◆ **Exercise**:
Copy the data exactly as it appears, and do not include any pictures.

Dataset excerpts:
■ ■ ■ ■ ■

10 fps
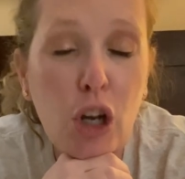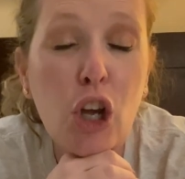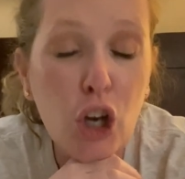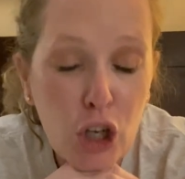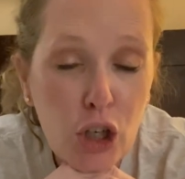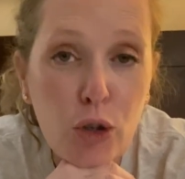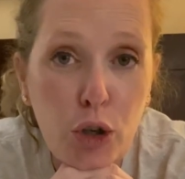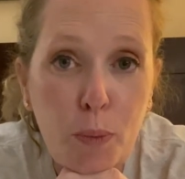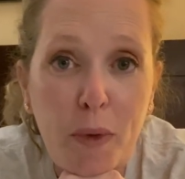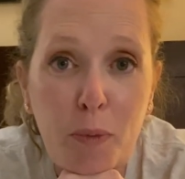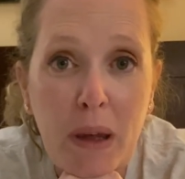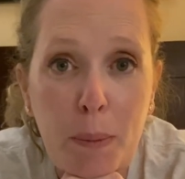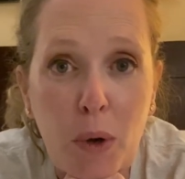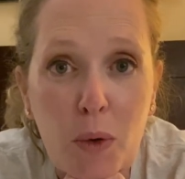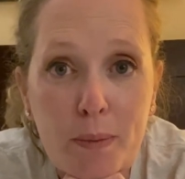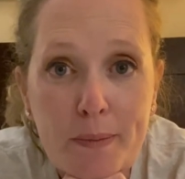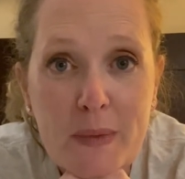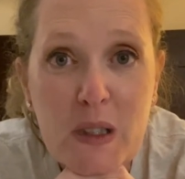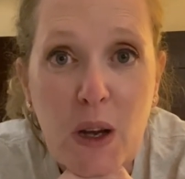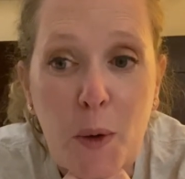good group of people.
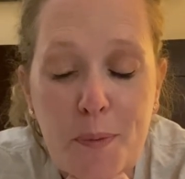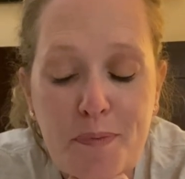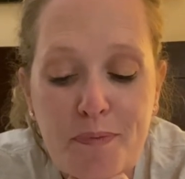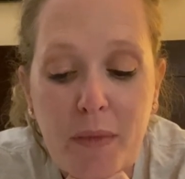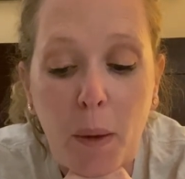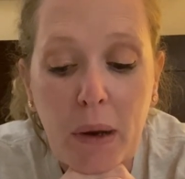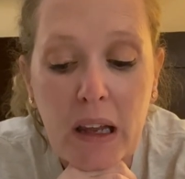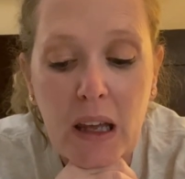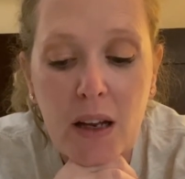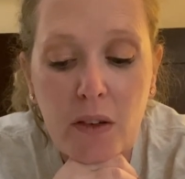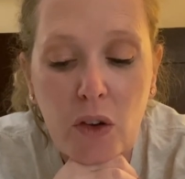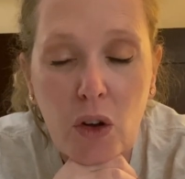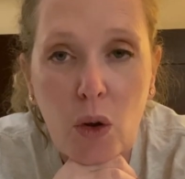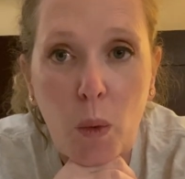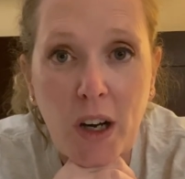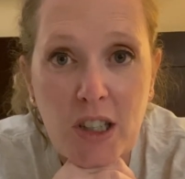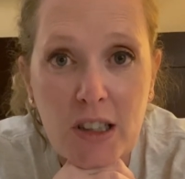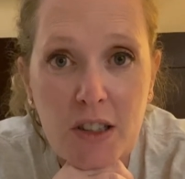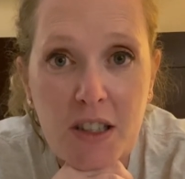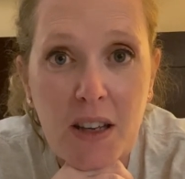So I'm going to eat, watch a
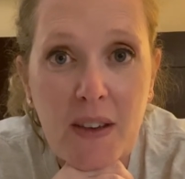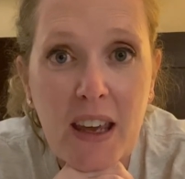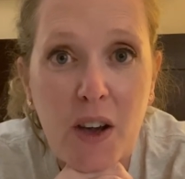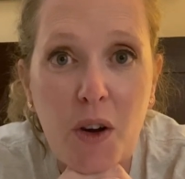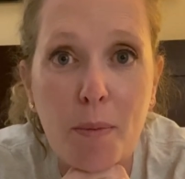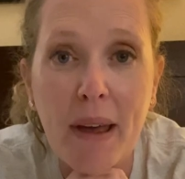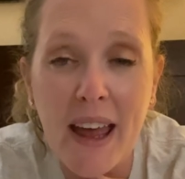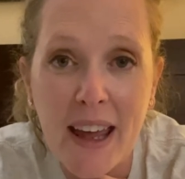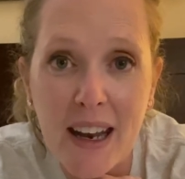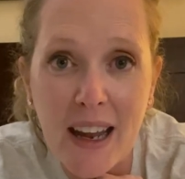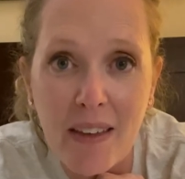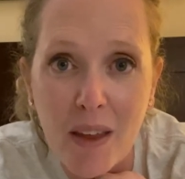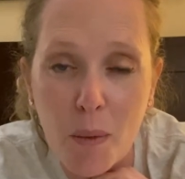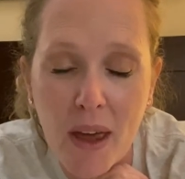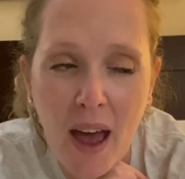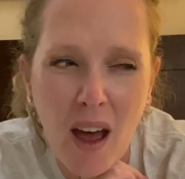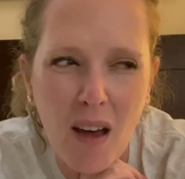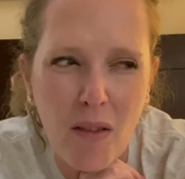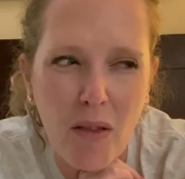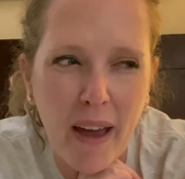little TV, go to bed. And then we
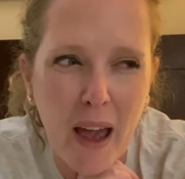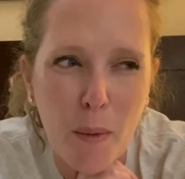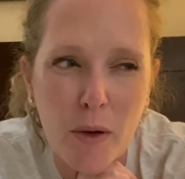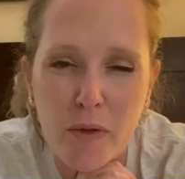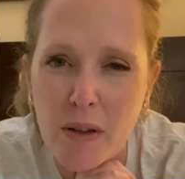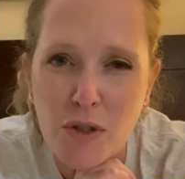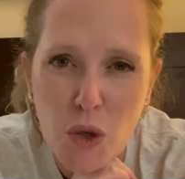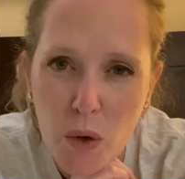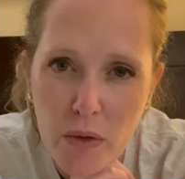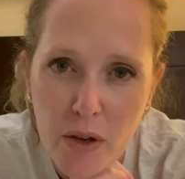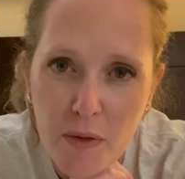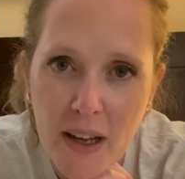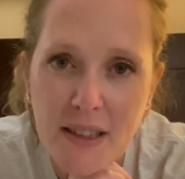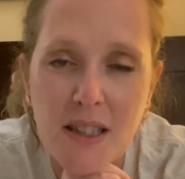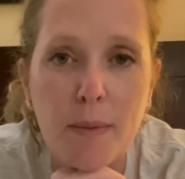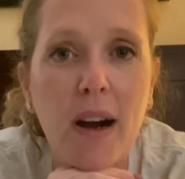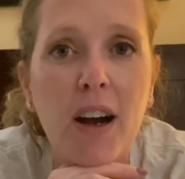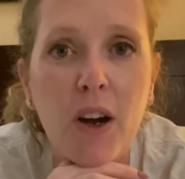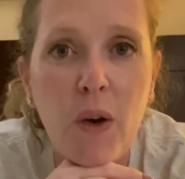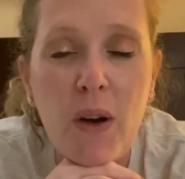have, I can't remember if we have two or three flights
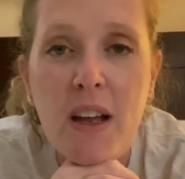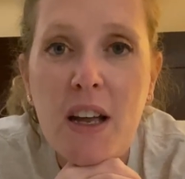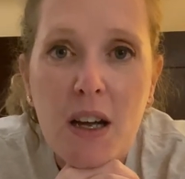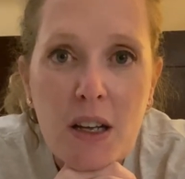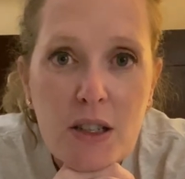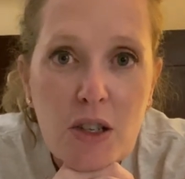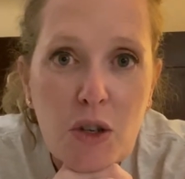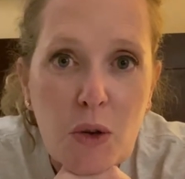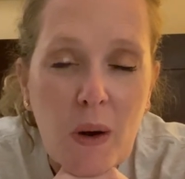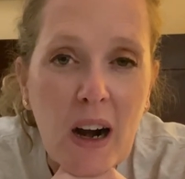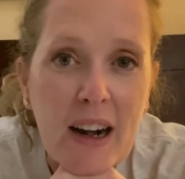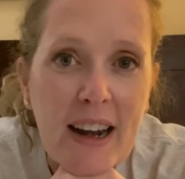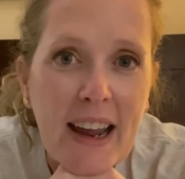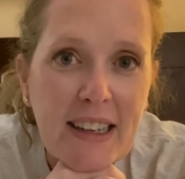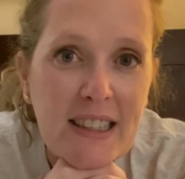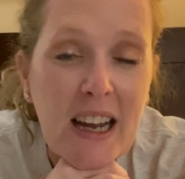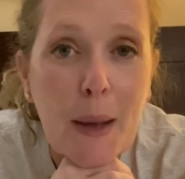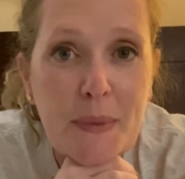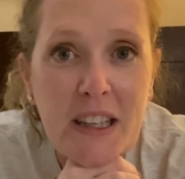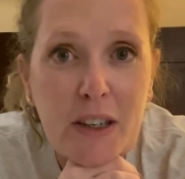tomorrow to our next
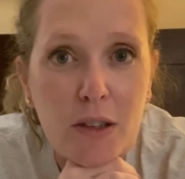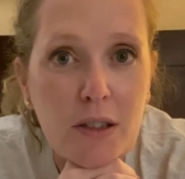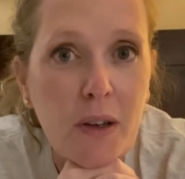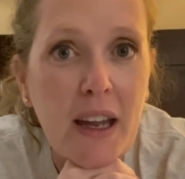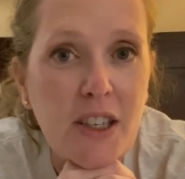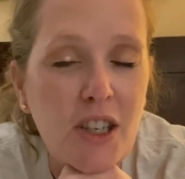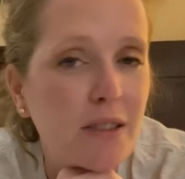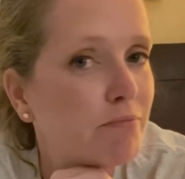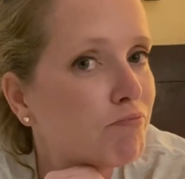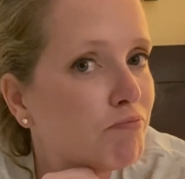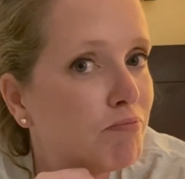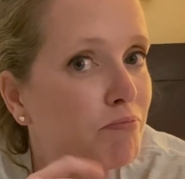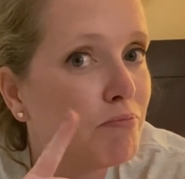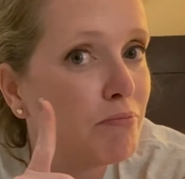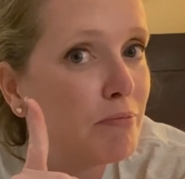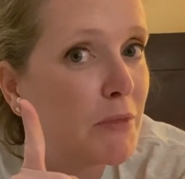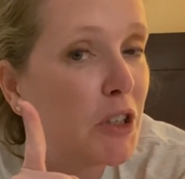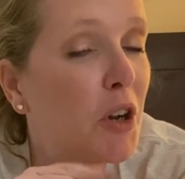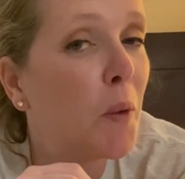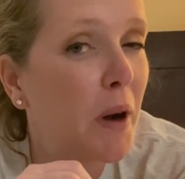top secret location.
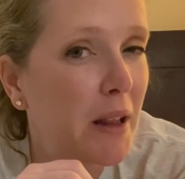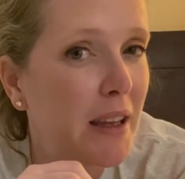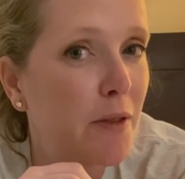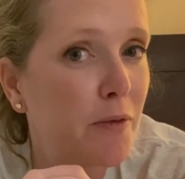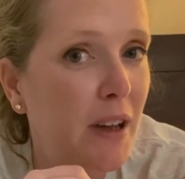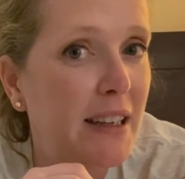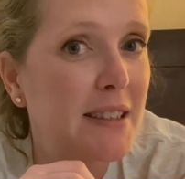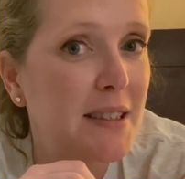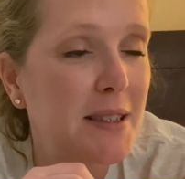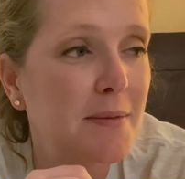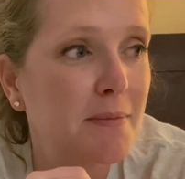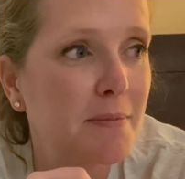You don't want to leave, because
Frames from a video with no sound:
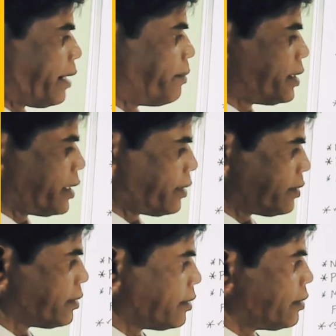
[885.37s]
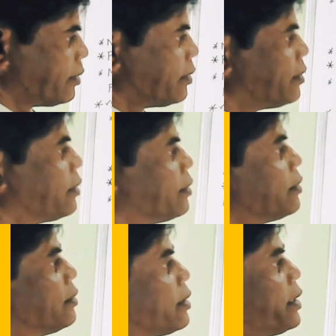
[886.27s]
I mentioned
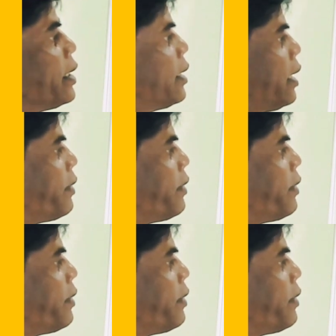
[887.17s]
the thing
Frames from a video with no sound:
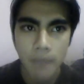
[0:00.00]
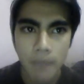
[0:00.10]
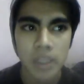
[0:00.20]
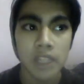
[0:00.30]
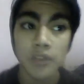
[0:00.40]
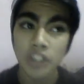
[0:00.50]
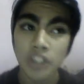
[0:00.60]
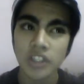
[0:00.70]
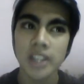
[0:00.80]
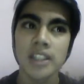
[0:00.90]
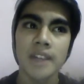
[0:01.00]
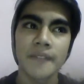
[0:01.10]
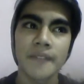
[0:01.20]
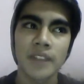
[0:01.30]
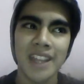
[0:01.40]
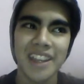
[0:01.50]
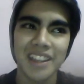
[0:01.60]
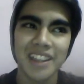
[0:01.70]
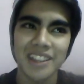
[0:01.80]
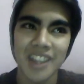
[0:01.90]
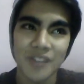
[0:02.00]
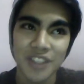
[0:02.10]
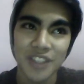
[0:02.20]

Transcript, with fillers: but if you're talking about like the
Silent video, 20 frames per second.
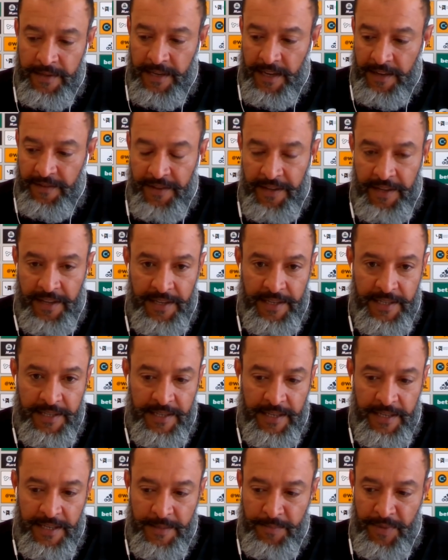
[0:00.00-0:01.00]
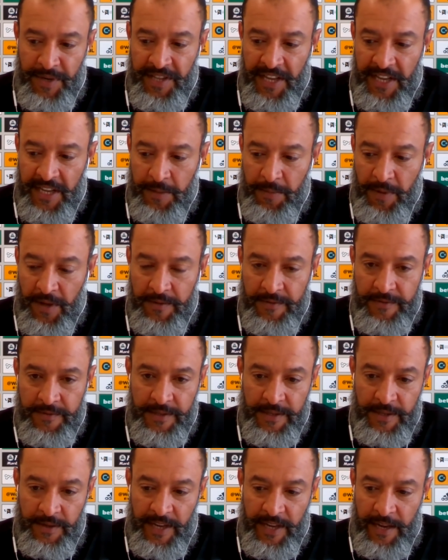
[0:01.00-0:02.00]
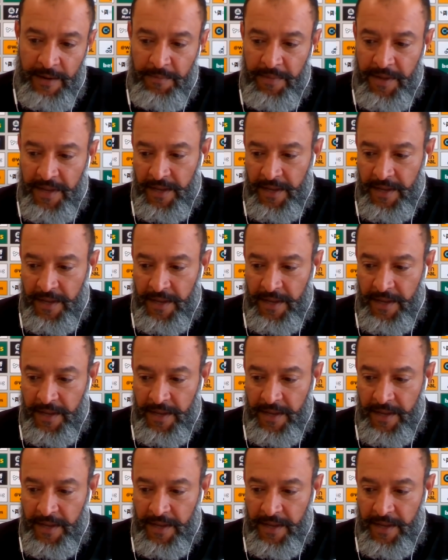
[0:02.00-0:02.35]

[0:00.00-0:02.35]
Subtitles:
Nothing is predictable. You can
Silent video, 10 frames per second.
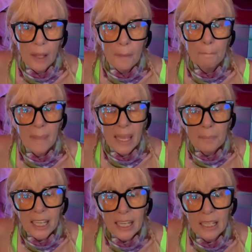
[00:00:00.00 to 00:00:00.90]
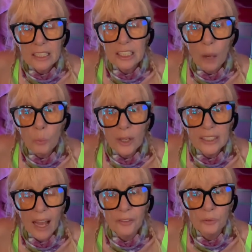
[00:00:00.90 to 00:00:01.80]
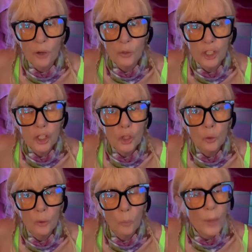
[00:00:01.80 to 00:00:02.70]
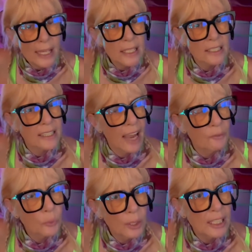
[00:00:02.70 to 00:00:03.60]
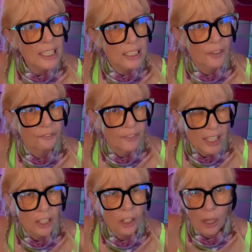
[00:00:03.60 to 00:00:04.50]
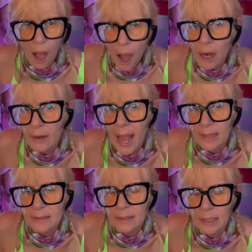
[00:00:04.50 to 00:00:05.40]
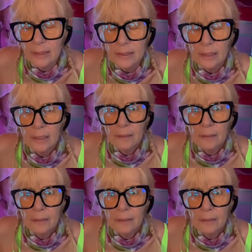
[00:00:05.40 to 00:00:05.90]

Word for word: maybe somewhere down the road you witnessed a really severe car accident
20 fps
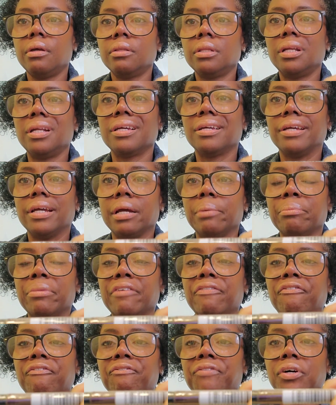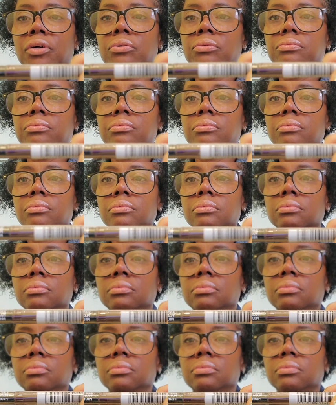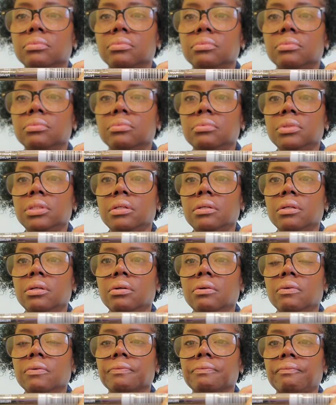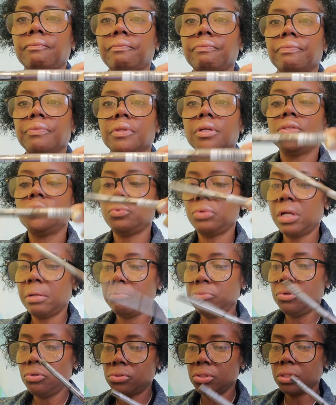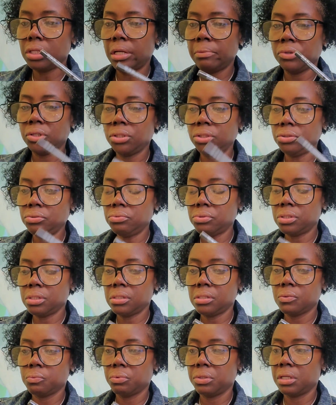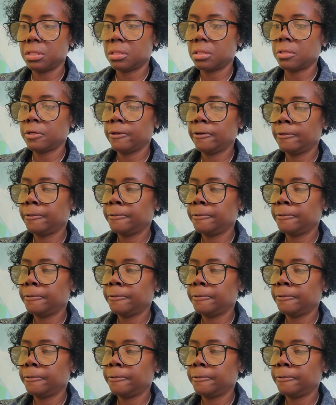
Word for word: Not a camera, my phone. There we go. Is what I'm using. I'm going to use this with,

■ ■ ■ ■ ■

◆ **Task result**:
10 fps
good group of people.
So I'm going to eat, watch a
little TV, go to bed. And then we
have, I can't remember if we have two or three flights
tomorrow to our next
top secret location.
You don't want to leave, because
Frames from a video with no sound:
[885.37s]
[886.27s]
I mentioned
[887.17s]
the thing
Frames from a video with no sound:
[0:00.00]
[0:00.10]
[0:00.20]
[0:00.30]
[0:00.40]
[0:00.50]
[0:00.60]
[0:00.70]
[0:00.80]
[0:00.90]
[0:01.00]
[0:01.10]
[0:01.20]
[0:01.30]
[0:01.40]
[0:01.50]
[0:01.60]
[0:01.70]
[0:01.80]
[0:01.90]
[0:02.00]
[0:02.10]
[0:02.20]

Transcript, with fillers: but if you're talking about like the
Silent video, 20 frames per second.
[0:00.00-0:01.00]
[0:01.00-0:02.00]
[0:02.00-0:02.35]

[0:00.00-0:02.35]
Subtitles:
Nothing is predictable. You can
Silent video, 10 frames per second.
[00:00:00.00 to 00:00:00.90]
[00:00:00.90 to 00:00:01.80]
[00:00:01.80 to 00:00:02.70]
[00:00:02.70 to 00:00:03.60]
[00:00:03.60 to 00:00:04.50]
[00:00:04.50 to 00:00:05.40]
[00:00:05.40 to 00:00:05.90]

Word for word: maybe somewhere down the road you witnessed a really severe car accident
20 fps
Word for word: Not a camera, my phone. There we go. Is what I'm using. I'm going to use this with,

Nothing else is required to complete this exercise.